==== PROVIDED MATERIAL ====

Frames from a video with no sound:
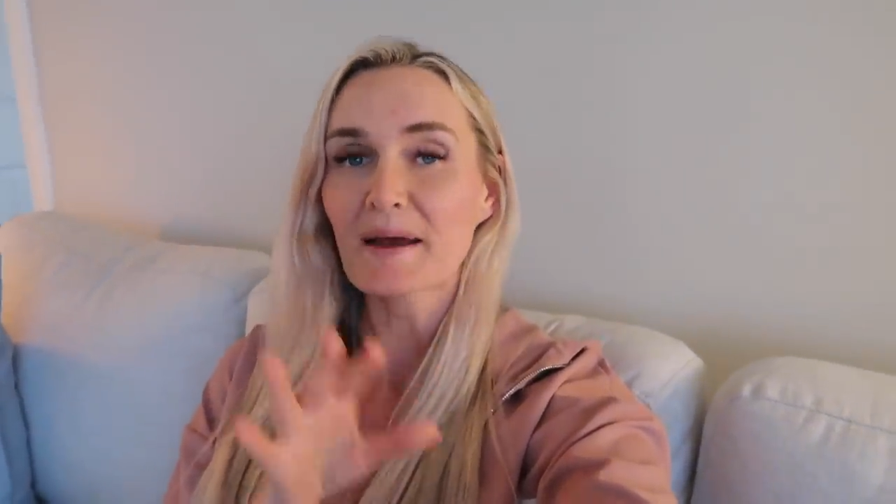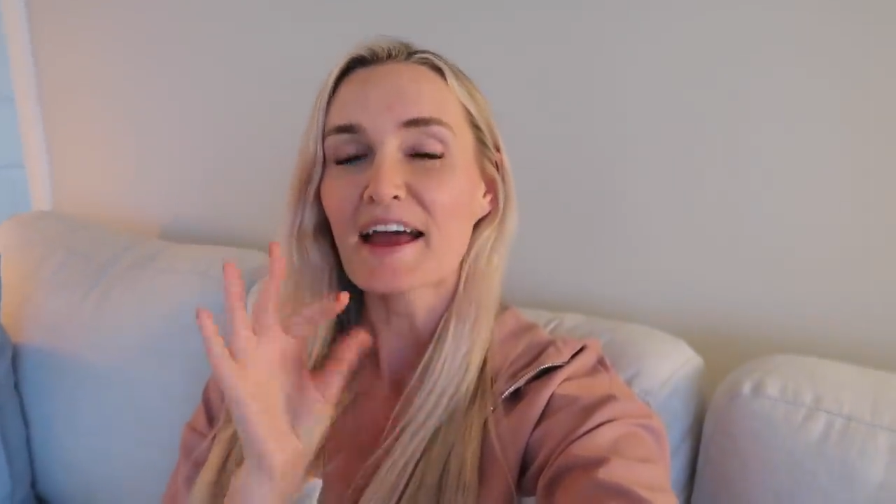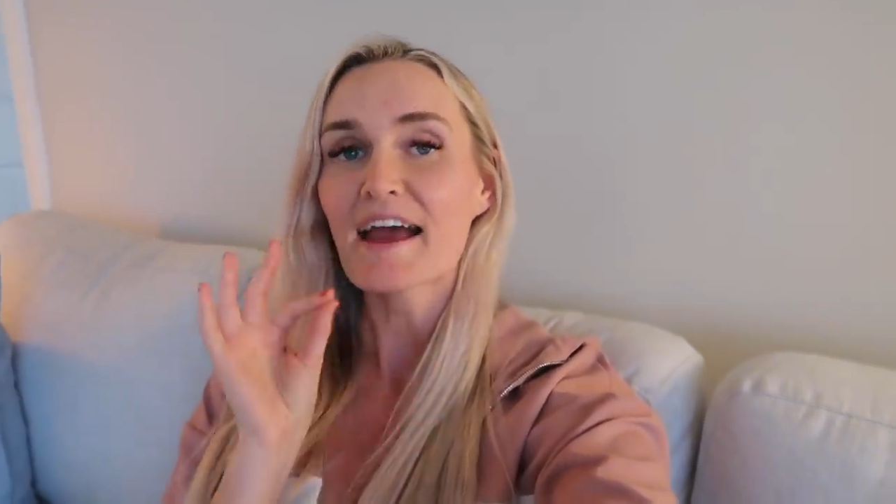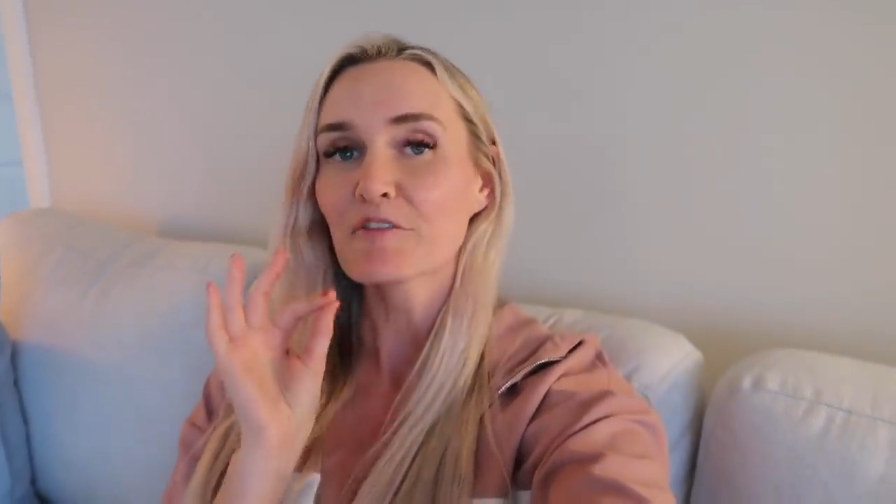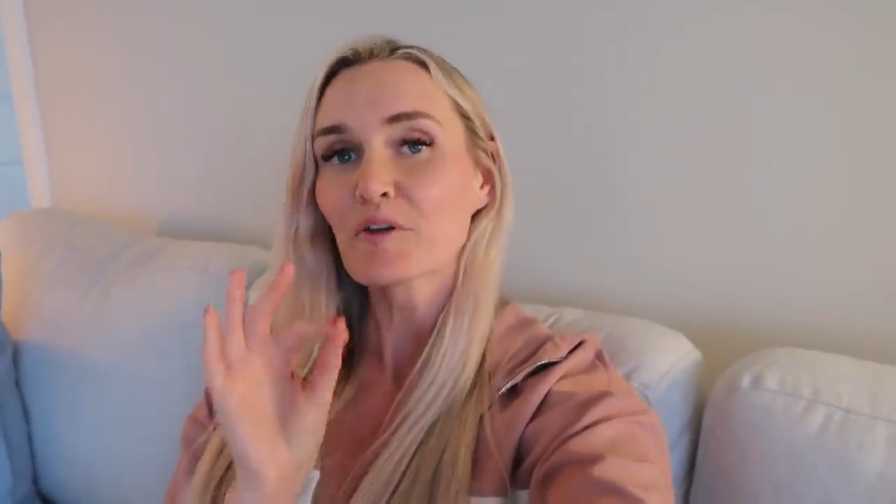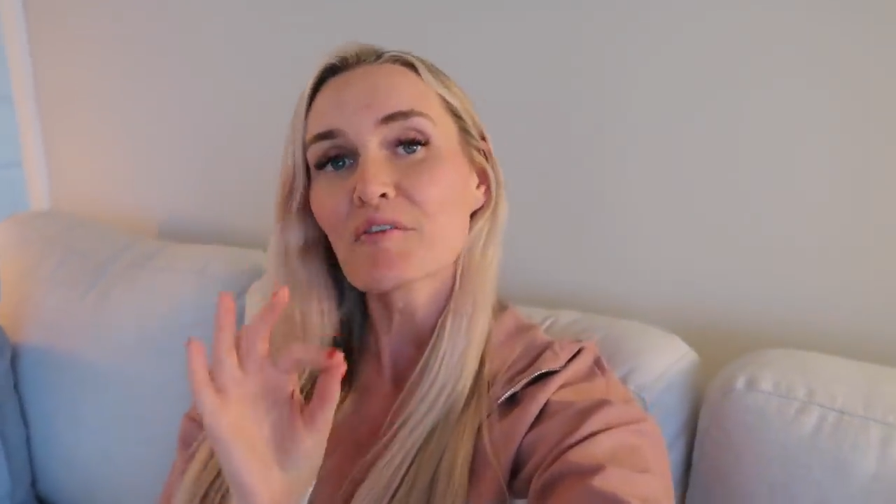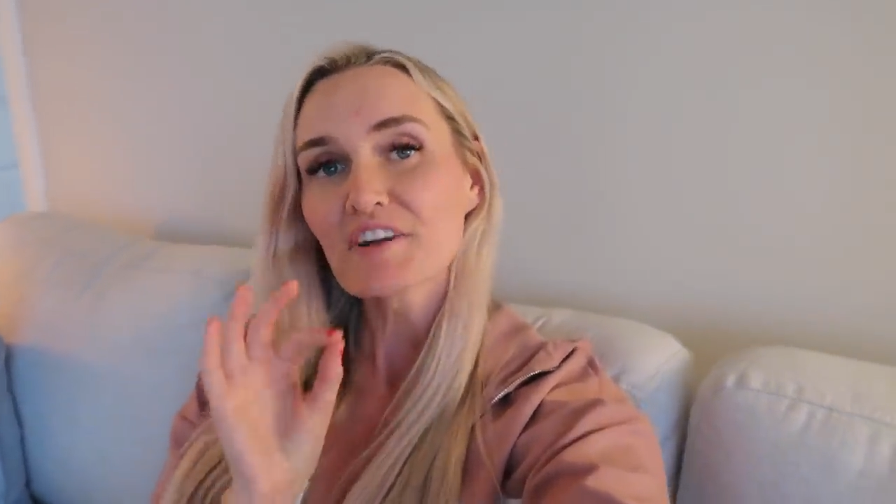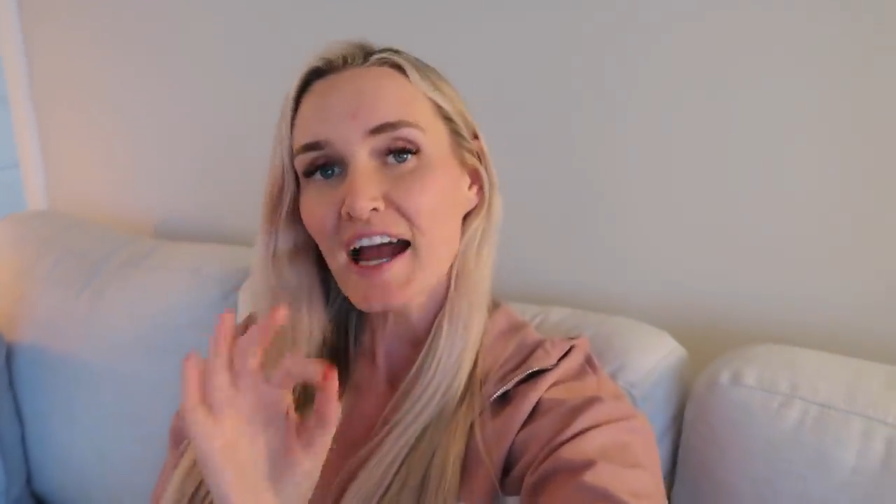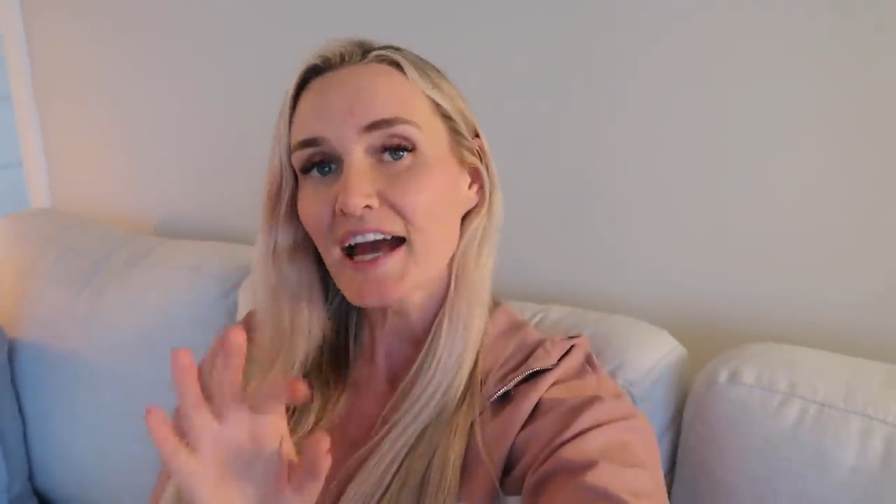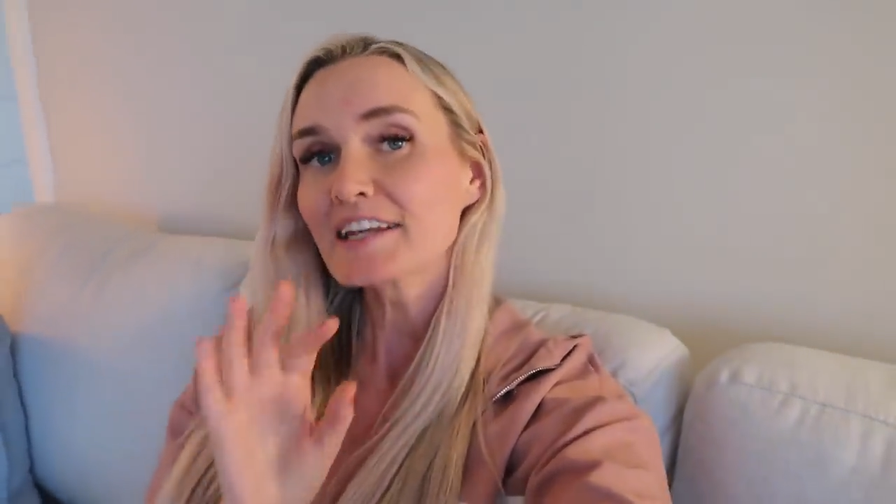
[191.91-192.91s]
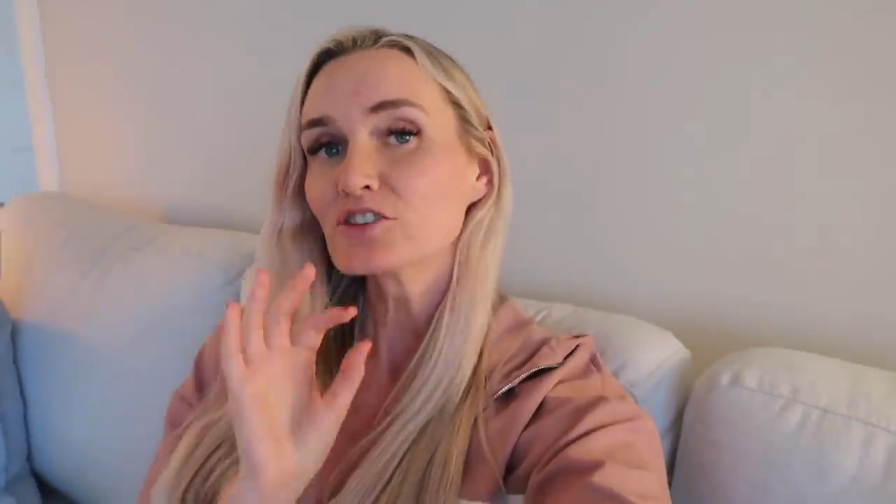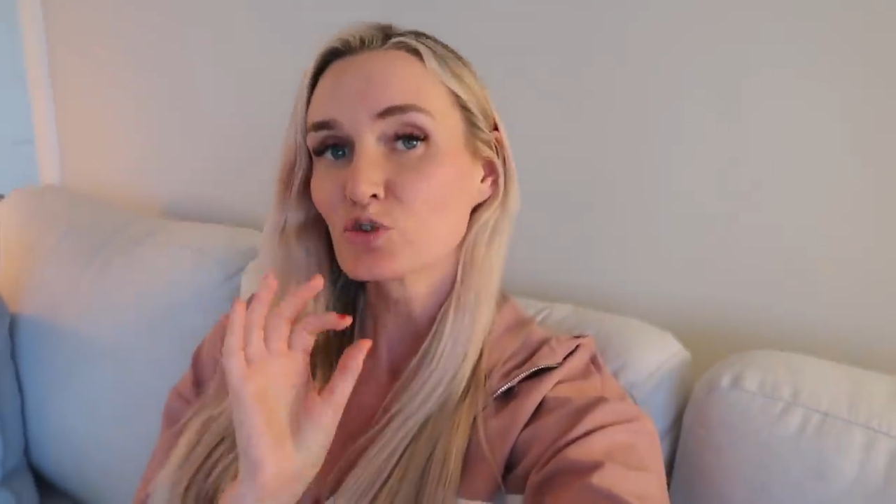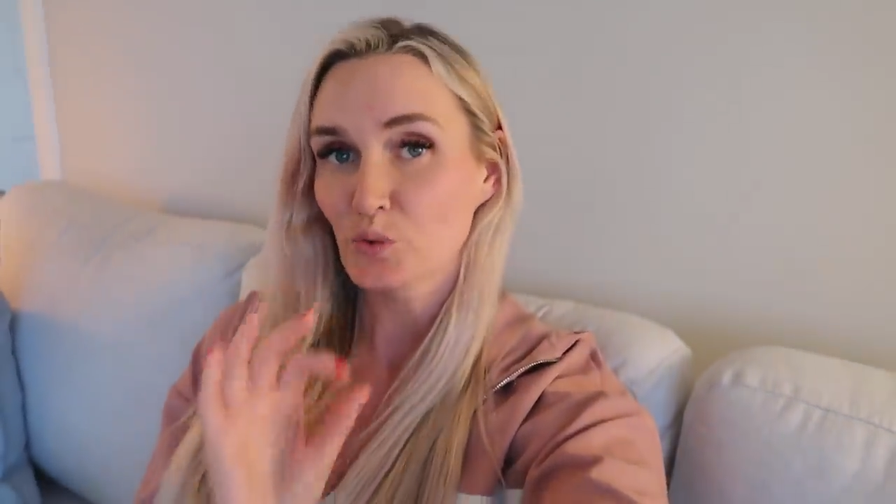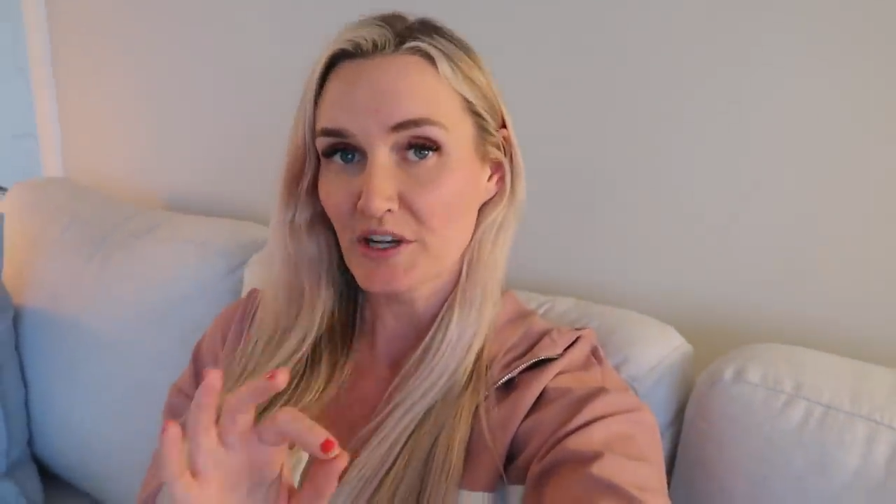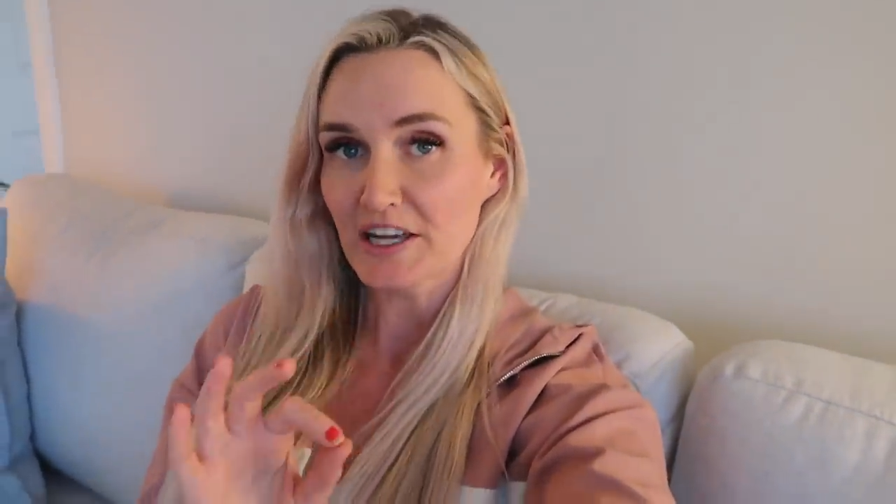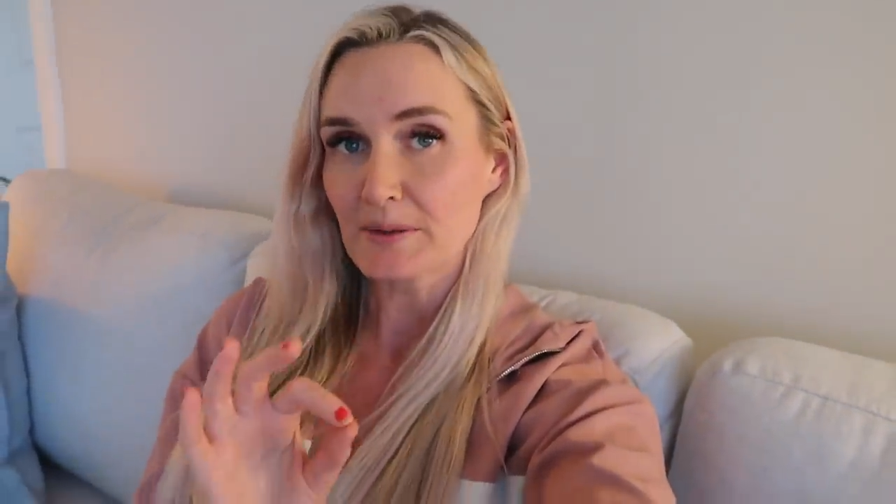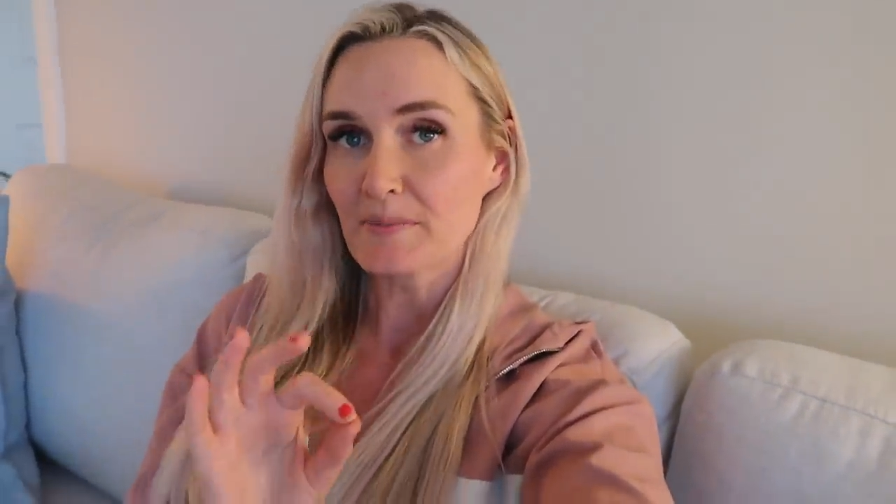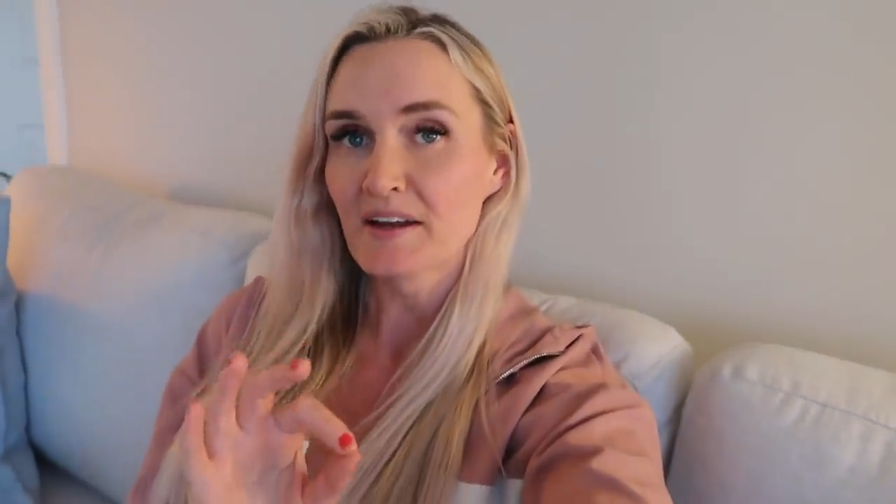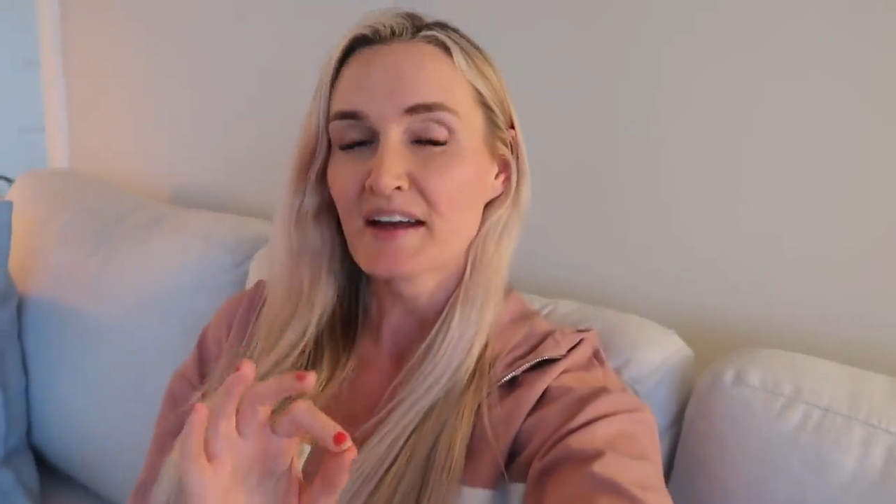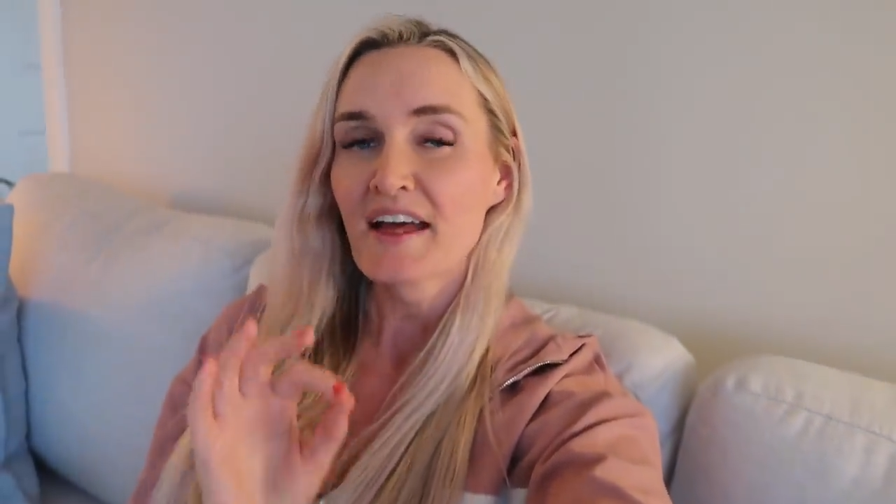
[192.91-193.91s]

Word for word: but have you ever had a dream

====

BRIEF: With the pictures removed, set down the entire listing exactly.

SOLUTION FOR THIS TASK:
Frames from a video with no sound:
[191.91-192.91s]
[192.91-193.91s]

Word for word: but have you ever had a dream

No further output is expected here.